Midjourney is still the generator I reach for when the image just needs to look good and I do not want to fight for it. Its default rendering of light, texture, and composition is more refined than anything else, which is why it dominates among designers and marketers who care about the final look more than literal prompt-following.
What it does best
It makes good-looking images with the least effort. Type a short prompt into most generators and you get something serviceable. Type the same thing into Midjourney and you often get something you would actually use, with the lighting and depth already handled. The style and reference system is the part that earns its keep for real work: style references lock a consistent look across a whole set, and character references keep the same subject recognizable shot to shot, so you can produce a series instead of one-off pictures.
Pricing and what you actually get
There is no free tier, which is the honest catch. The entry point is the $10/month Basic plan, and heavier users move up for more fast-generation time and concurrent jobs. If you produce visuals regularly, $10 pays for itself fast against the time saved. If you need a handful of images a month, a free or freemium generator is the more sensible call even if the output is a step down. Worth knowing: the web app is now full-featured, so you no longer have to learn the old Discord workflow to use it.
Where it falls short
Control is the tradeoff. Midjourney interprets rather than obeys, so if you need an exact layout, a specific object placement, or readable text inside the image, DALL-E or Google's Imagen get you there more directly.
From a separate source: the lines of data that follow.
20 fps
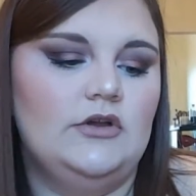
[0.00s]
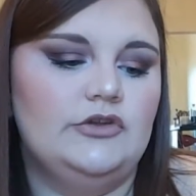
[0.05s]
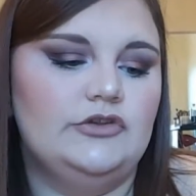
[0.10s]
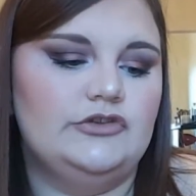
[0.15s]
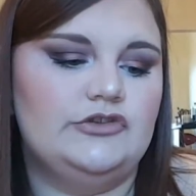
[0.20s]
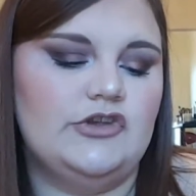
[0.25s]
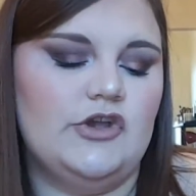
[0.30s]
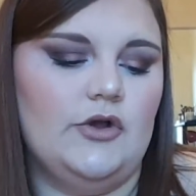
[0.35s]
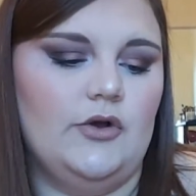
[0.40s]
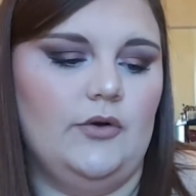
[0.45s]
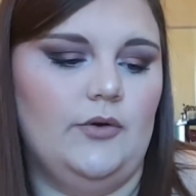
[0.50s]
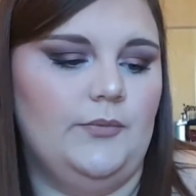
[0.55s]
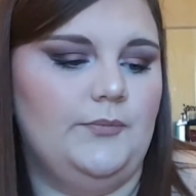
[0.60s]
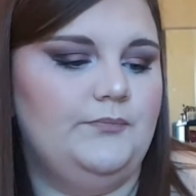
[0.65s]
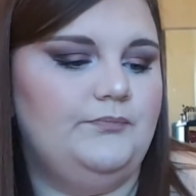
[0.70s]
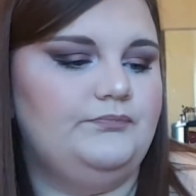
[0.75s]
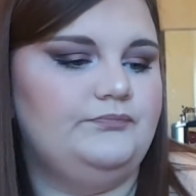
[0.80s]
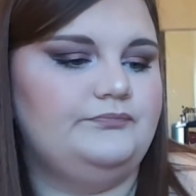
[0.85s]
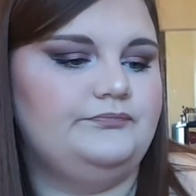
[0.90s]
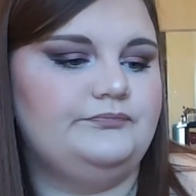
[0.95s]

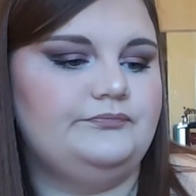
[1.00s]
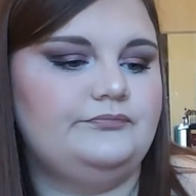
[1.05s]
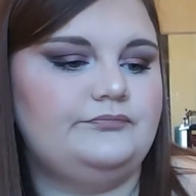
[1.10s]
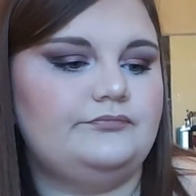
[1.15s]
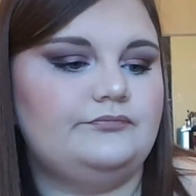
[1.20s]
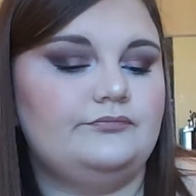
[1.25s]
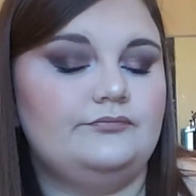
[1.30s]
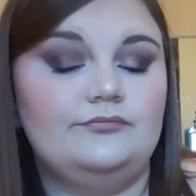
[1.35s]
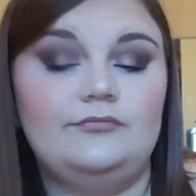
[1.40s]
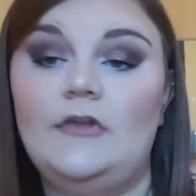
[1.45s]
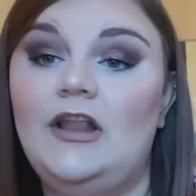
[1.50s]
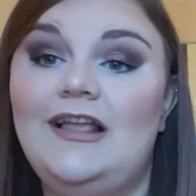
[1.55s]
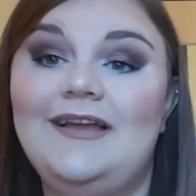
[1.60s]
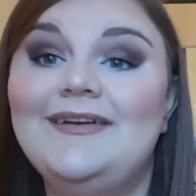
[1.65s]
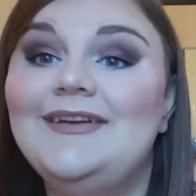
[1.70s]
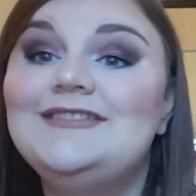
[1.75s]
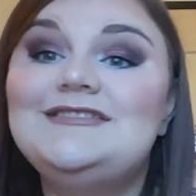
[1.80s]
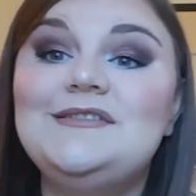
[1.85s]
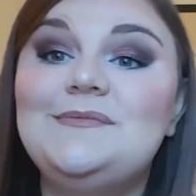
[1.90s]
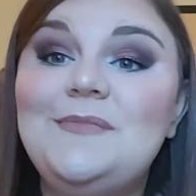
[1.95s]
So,
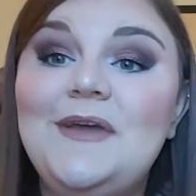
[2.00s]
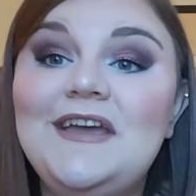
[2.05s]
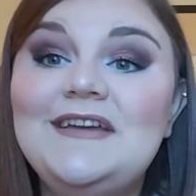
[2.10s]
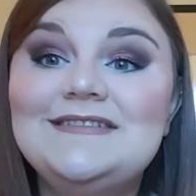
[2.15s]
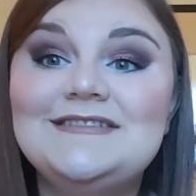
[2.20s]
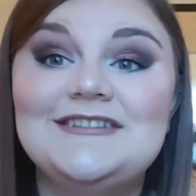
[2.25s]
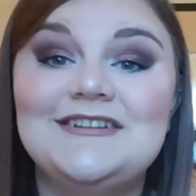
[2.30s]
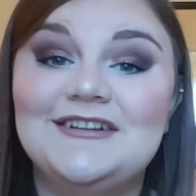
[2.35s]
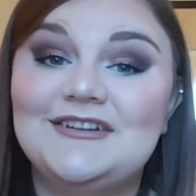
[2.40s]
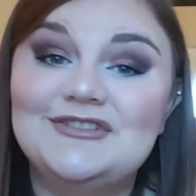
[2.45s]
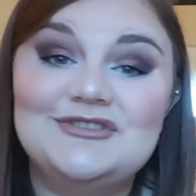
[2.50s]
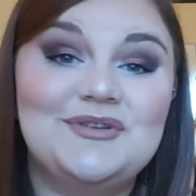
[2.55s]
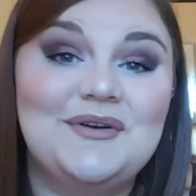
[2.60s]
it's amazing.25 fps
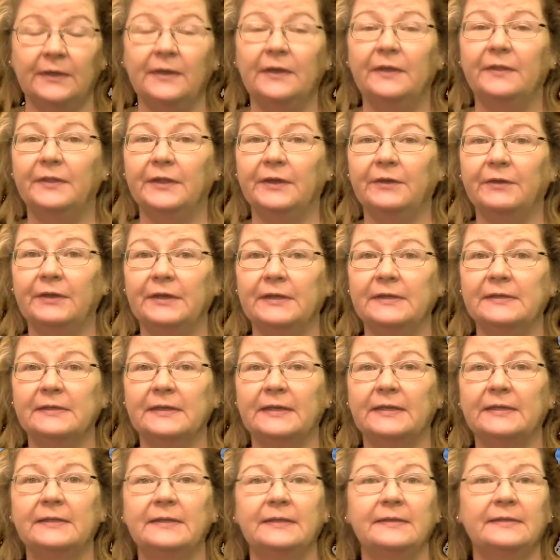There is
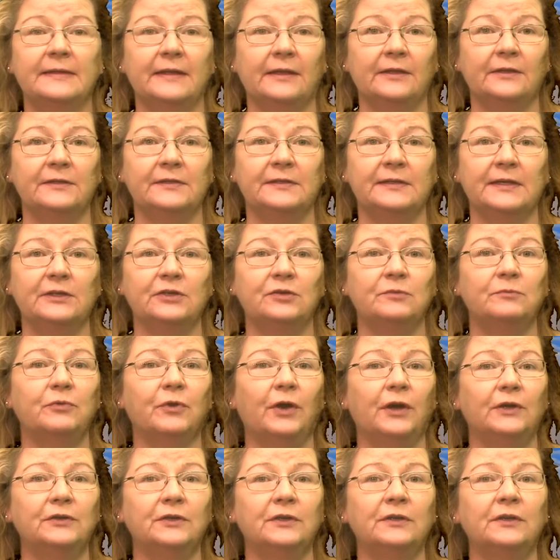a desalination
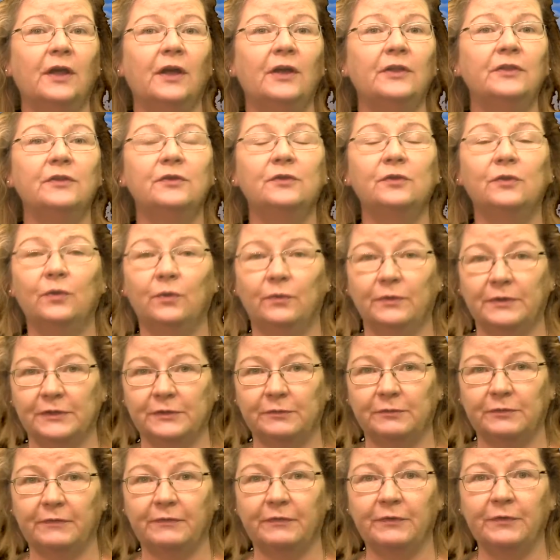project on the
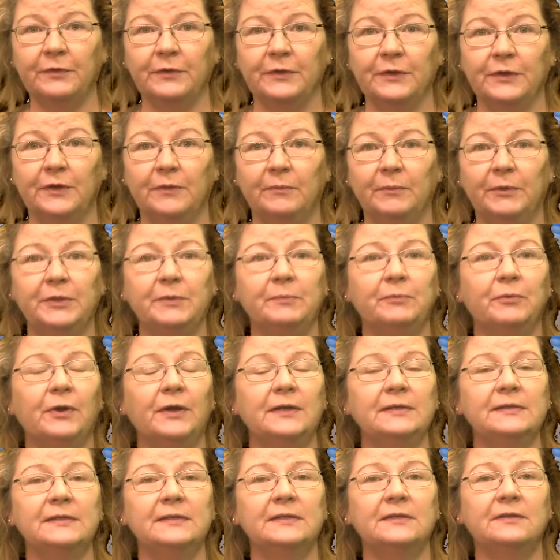Dolores River, but the
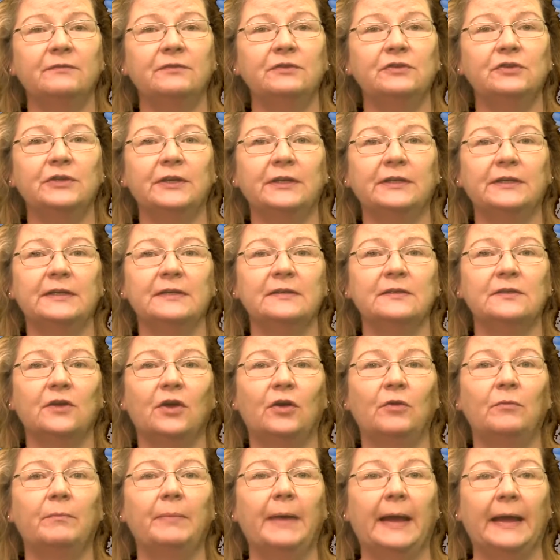process of injecting
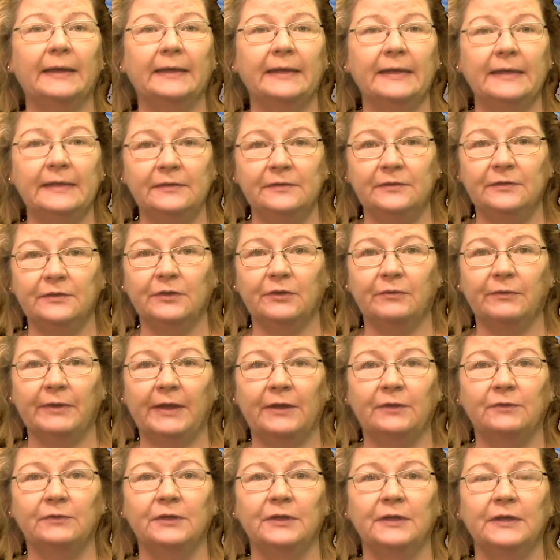salt back into the
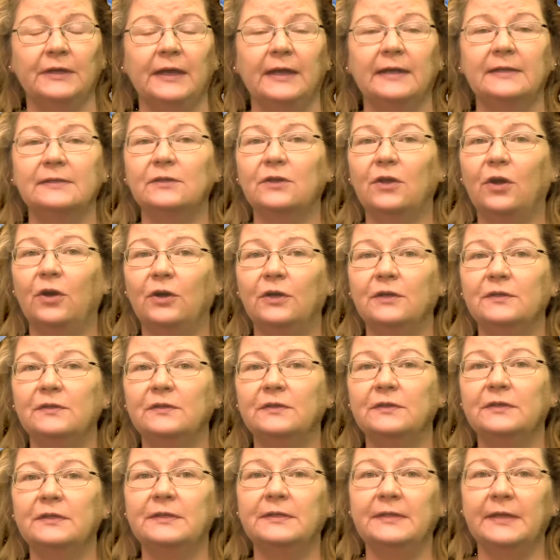ground has
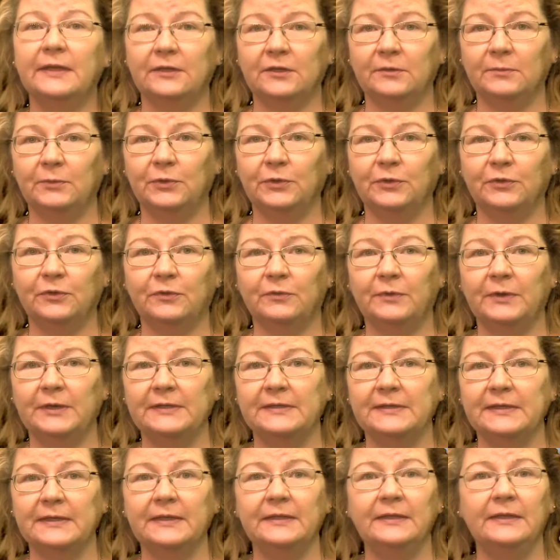caused detectable
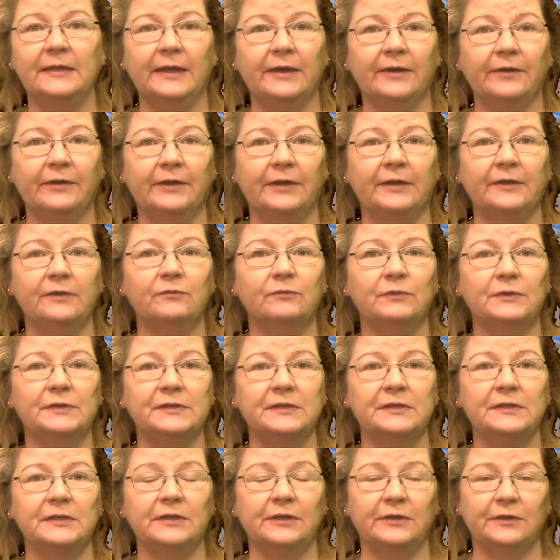earthquakes in the area in
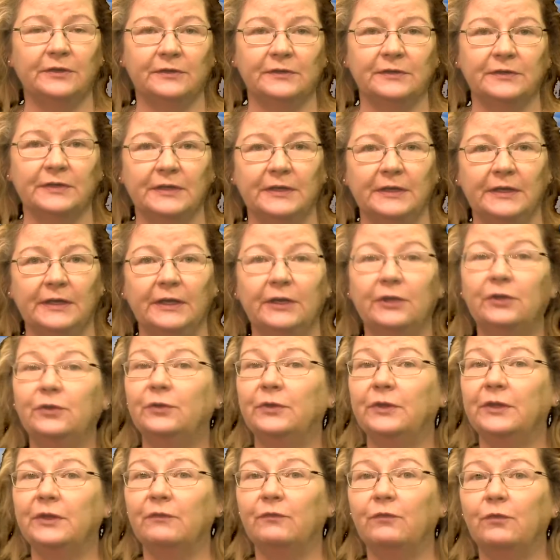recent years,
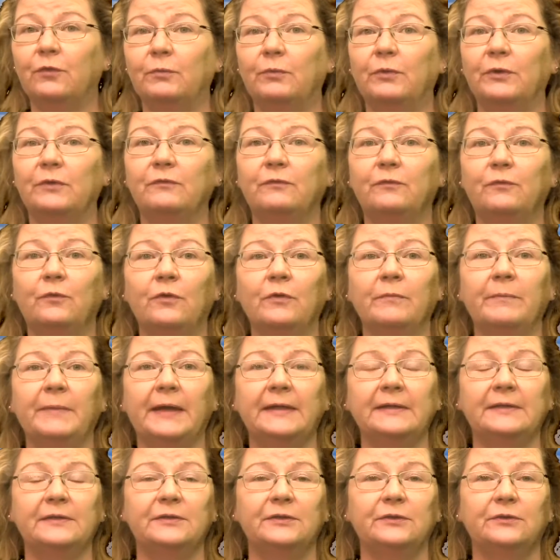including a 4.4
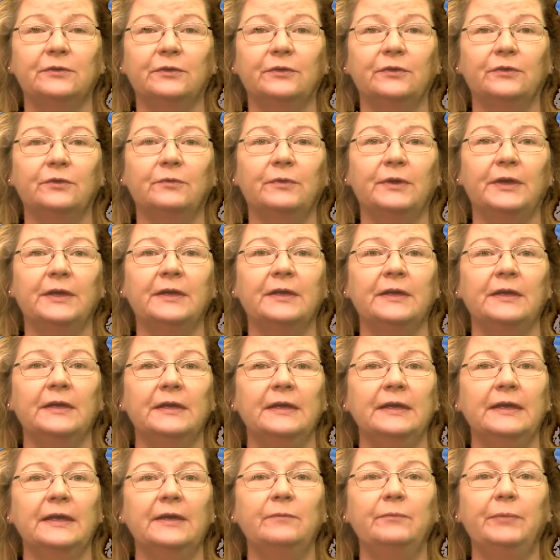magnitude earthquake
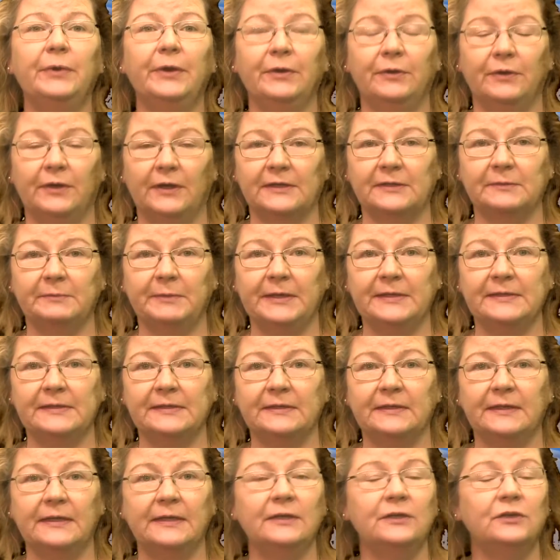in Paradox
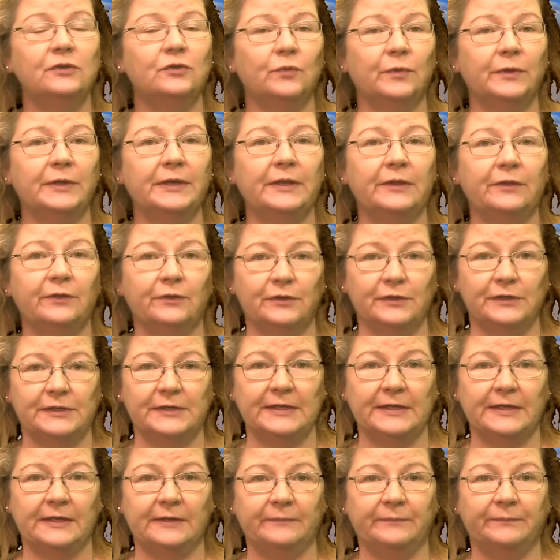Basin in
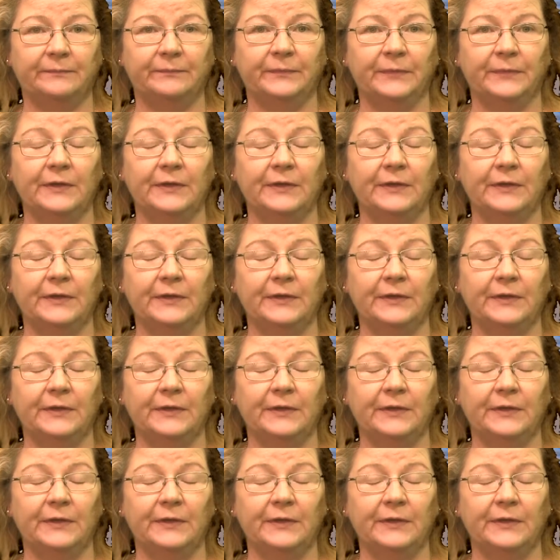2013.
You are trading precision for polish. That trade is worth it for mood boards, concept art, and hero images, and it is a bad trade for a diagram or a product mockup that has to carry a logo.
Who it's for
Designers, marketers, content creators, and anyone whose work is judged on how the final image looks. The reference system makes it especially strong for brand-consistent sets. If you need literal accuracy, in-image text, or a free option, DALL-E, Imagen, or an open model will serve you better.
Getting the most out of it
Specificity is everything. Lead with subject and style, then lighting and composition, then the camera or lens. Use the aspect-ratio flag for your format and a style reference to hold a look across a series. A vague prompt gives you Midjourney's generic-pretty default, the look everyone now recognizes as AI art. Detail is what turns that default into something that looks like yours.